Types of data validation

Types of data validation

© Google

This text outlines the purpose, examples, and limitations of six data validation types. The first five are linked to the data itself: type, range, constraint, consistency, and structure. The sixth type pertains to application code validation that accepts user input.

As a junior data analyst, you may not conduct all these validations. However, it's helpful to ask about the validation process before working with a dataset. Data validation ensures data integrity and confidence in its cleanliness. Here's a breakdown of the six data validation types, along with their purposes, examples, and limitations.

Data type

  • Purpose: Check that the data matches the data type defined for a field.
  • Example: Data values for school grades 1-12 must be a numeric data type.
  • Limitations: The data value 13 would pass the data type validation but would be an unacceptable value. For this case, data range validation is also needed.

Data range

  • Purpose: Check that the data falls within an acceptable range of values defined for the field.
  • Example: Data values for school grades should be values between 1 and 12.
  • Limitations: The data value 11.5 would be in the data range and would also pass as a numeric data type. But, it would be unacceptable because there aren't half grades. For this case, data constraint validation is also needed.

Data constrains

  • Purpose: Check that the data meets certain conditions or criteria for a field. This includes the type of data entered as well as other attributes of the field, such as number of characters.
  • Example: Content constraint: Data values for school grades 1-12 must be whole numbers.
  • Limitations: The data value 13 is a whole number and would pass the content constraint validation. But, it would be unacceptable since 13 isn’t a recognized school grade. For this case, data range validation is also needed.

Data consistency

  • Purpose: Check that the data makes sense in the context of other related data.
  • Example: Data values for product shipping dates can’t be earlier than product production dates.
  • Limitations: Data might be consistent but still incorrect or inaccurate. A shipping date could be later than a production date and still be wrong.

Data structure

  • Purpose: Check that the data follows or conforms to a set structure.
  • Example: Web pages must follow a prescribed structure to be displayed properly.
  • Limitations: A data structure might be correct with the data still incorrect or inaccurate.
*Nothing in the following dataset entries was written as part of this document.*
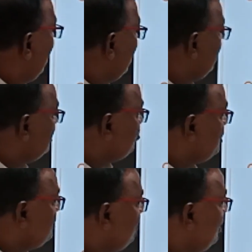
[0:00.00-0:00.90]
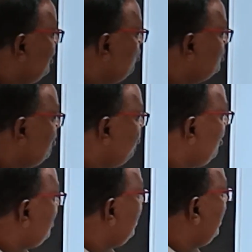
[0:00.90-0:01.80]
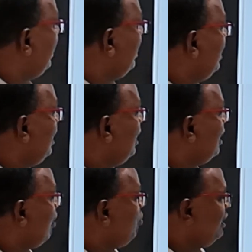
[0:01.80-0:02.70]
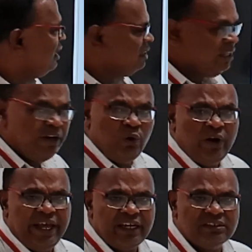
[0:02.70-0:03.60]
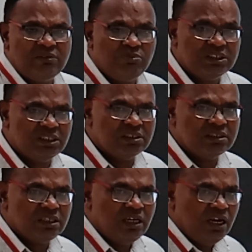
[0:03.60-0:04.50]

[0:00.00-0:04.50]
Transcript: Address bus we are using for communicating the unidirectional buses.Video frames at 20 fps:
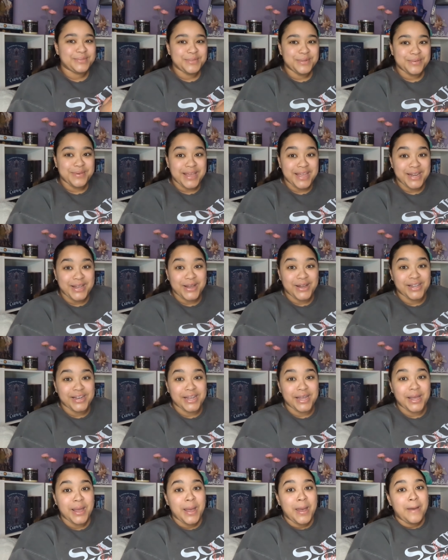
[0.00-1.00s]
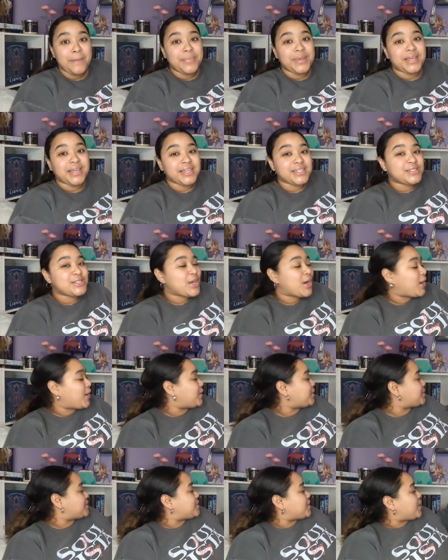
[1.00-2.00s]
debating on it because
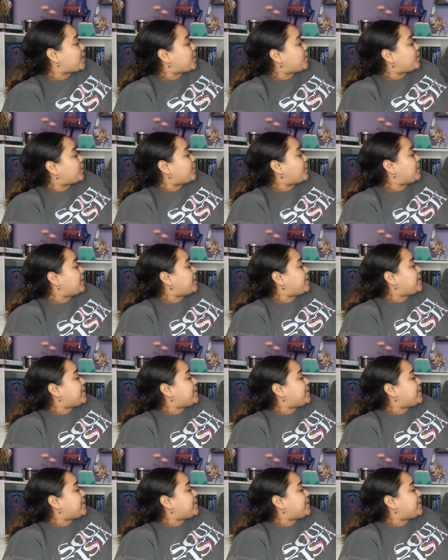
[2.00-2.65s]
also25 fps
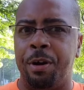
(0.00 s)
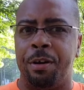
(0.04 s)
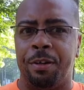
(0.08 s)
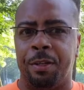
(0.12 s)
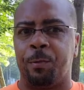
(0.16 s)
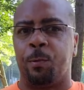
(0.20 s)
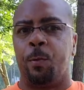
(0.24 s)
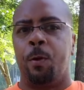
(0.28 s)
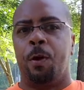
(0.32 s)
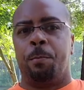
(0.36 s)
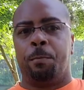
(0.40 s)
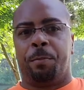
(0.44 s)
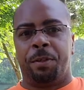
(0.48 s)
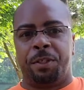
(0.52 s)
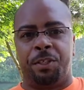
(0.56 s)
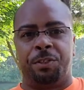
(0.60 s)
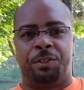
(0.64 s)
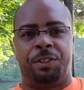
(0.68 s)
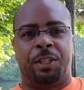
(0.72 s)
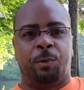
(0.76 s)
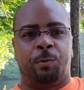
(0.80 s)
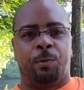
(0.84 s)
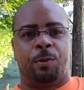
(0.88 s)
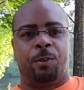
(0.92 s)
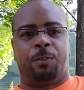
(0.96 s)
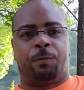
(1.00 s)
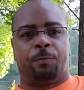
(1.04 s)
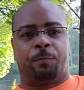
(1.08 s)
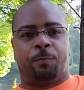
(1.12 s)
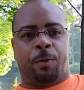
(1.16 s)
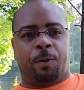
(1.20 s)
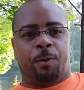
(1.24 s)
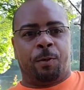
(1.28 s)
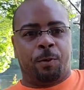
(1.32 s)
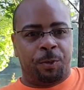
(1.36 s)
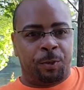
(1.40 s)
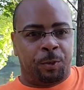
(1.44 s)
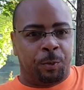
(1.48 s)
probably won't, but she'll take one of those
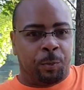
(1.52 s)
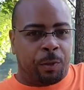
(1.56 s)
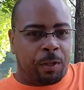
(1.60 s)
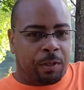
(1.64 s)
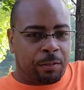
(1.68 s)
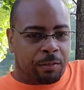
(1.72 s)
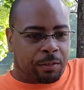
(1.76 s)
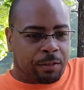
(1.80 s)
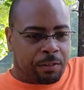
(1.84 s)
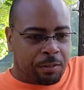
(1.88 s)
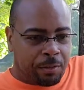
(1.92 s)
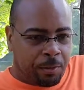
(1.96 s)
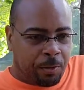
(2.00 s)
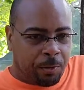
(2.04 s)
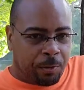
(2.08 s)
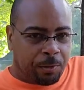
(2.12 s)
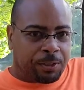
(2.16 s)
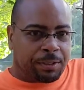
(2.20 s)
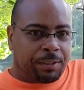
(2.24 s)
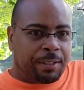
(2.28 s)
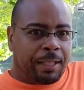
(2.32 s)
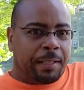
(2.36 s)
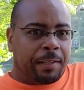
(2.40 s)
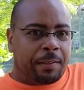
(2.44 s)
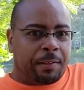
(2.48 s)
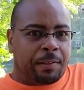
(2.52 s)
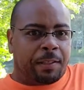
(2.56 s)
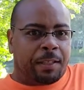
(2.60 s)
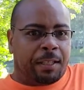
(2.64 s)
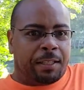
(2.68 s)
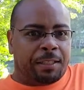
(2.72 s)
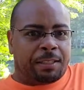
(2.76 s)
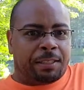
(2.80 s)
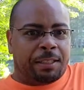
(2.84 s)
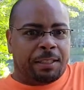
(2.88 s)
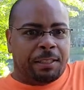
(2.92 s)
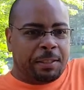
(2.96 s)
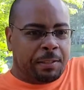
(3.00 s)
photos where, you know, it's like
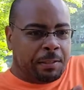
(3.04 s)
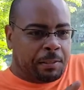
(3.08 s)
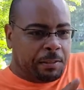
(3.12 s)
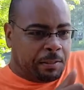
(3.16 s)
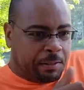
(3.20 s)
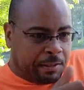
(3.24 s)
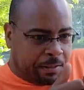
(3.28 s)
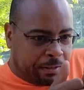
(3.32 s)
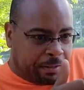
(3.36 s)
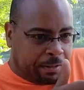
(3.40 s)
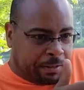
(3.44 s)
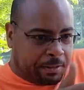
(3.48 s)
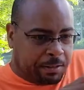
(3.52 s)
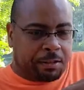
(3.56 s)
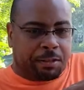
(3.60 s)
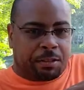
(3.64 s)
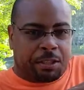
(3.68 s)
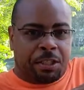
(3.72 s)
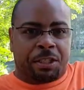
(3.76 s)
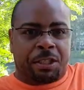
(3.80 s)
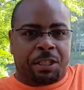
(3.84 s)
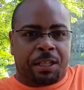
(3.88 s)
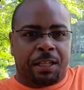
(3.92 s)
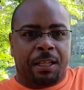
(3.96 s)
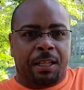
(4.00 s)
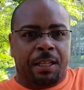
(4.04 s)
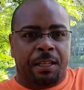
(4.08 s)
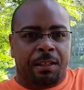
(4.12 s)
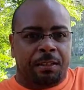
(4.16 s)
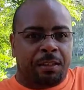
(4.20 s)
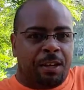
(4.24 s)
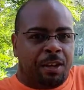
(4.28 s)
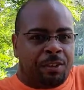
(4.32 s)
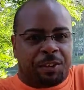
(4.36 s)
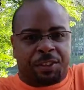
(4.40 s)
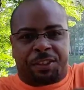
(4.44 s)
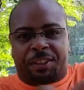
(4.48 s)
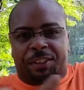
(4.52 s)
this and
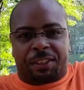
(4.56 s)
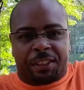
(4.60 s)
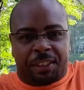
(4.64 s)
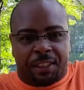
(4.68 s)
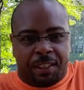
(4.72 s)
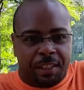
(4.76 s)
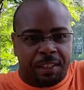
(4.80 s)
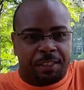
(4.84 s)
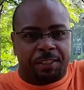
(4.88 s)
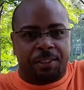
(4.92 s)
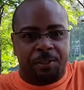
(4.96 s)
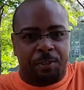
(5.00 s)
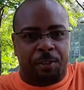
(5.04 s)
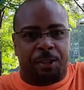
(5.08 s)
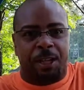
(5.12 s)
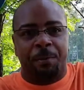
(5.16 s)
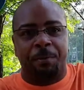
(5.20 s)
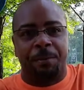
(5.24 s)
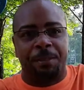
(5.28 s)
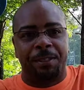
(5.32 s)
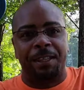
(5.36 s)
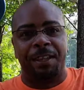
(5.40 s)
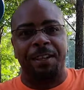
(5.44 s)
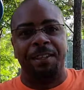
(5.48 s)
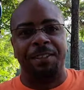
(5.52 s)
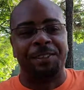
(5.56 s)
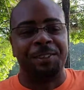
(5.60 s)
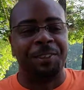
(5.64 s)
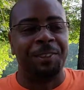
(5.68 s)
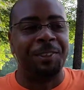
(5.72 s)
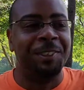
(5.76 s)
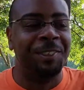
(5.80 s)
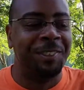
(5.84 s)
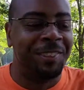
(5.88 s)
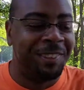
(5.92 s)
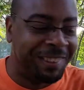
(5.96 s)
cha-ching, all the suds, you know, coming down. So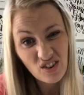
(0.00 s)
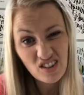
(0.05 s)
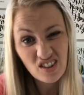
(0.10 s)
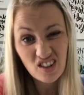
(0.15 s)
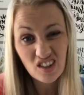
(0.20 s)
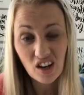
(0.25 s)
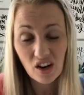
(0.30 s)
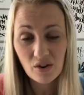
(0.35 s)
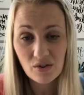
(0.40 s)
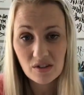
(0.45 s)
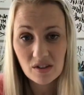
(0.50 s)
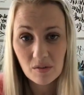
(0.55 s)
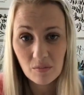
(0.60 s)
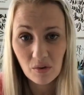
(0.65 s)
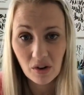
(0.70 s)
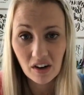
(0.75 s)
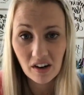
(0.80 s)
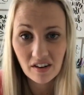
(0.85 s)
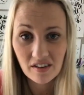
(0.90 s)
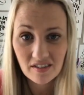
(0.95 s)
She wants to go
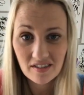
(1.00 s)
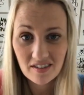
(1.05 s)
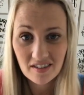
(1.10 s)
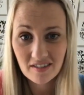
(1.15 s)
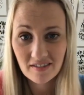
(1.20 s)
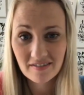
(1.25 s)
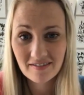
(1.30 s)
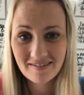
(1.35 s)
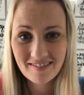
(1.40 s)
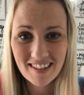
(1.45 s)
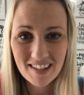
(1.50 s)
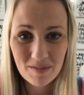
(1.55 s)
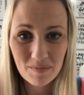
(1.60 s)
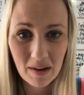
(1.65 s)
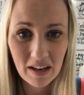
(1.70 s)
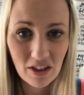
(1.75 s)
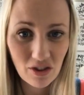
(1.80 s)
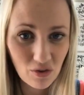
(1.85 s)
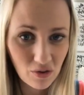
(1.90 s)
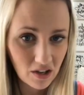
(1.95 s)
somewhere else. This
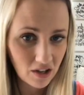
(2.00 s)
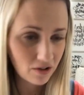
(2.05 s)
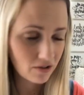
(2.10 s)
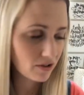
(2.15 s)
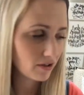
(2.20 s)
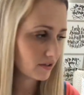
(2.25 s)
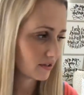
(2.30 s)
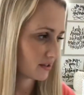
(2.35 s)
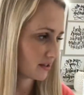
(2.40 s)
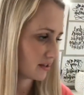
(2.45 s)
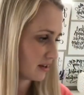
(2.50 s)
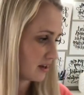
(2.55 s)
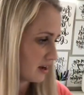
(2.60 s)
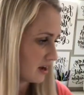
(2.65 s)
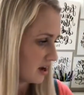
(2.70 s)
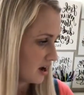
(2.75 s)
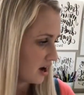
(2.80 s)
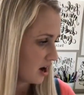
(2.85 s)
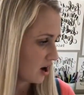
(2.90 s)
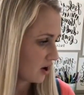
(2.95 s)
is my 3-year-old.
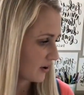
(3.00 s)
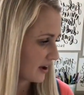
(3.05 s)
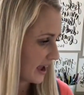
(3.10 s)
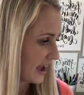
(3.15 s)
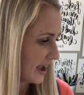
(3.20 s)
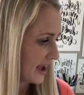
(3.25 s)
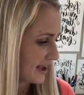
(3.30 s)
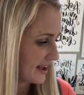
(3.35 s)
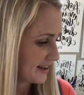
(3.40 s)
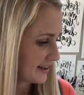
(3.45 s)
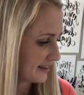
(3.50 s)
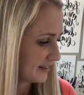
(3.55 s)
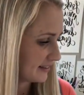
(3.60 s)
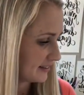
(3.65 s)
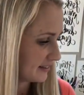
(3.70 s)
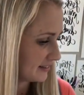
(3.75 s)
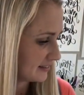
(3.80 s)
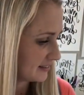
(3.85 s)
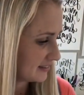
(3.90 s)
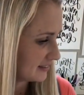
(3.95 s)
Okay.
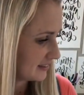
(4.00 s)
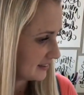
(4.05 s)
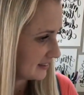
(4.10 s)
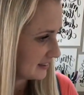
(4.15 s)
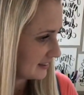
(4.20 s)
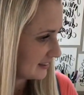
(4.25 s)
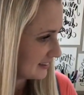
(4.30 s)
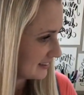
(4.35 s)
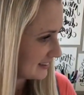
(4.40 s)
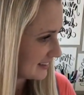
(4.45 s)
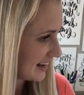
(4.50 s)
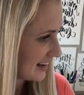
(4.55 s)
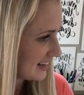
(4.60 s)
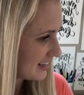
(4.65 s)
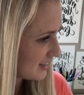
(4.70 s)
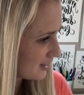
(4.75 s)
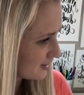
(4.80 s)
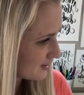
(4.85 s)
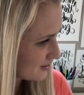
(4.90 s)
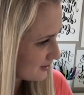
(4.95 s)

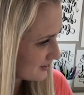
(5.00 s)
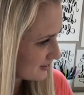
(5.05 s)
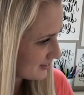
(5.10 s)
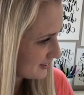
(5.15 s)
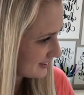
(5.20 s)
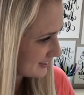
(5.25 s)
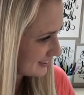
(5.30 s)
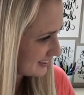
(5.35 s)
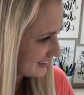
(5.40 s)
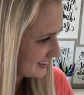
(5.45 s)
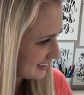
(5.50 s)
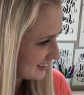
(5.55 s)
Thank you.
Content on a web page could be displayed properly and still contain the wrong information.

Code validation

  • Purpose: Check that the application code systematically performs any of the previously mentioned validations during user data input.
  • Example: Common problems discovered during code validation include: more than one data type allowed, data range checking not done, or ending of text strings not well defined.
  • Limitations: Code validation might not validate all possible variations with data input.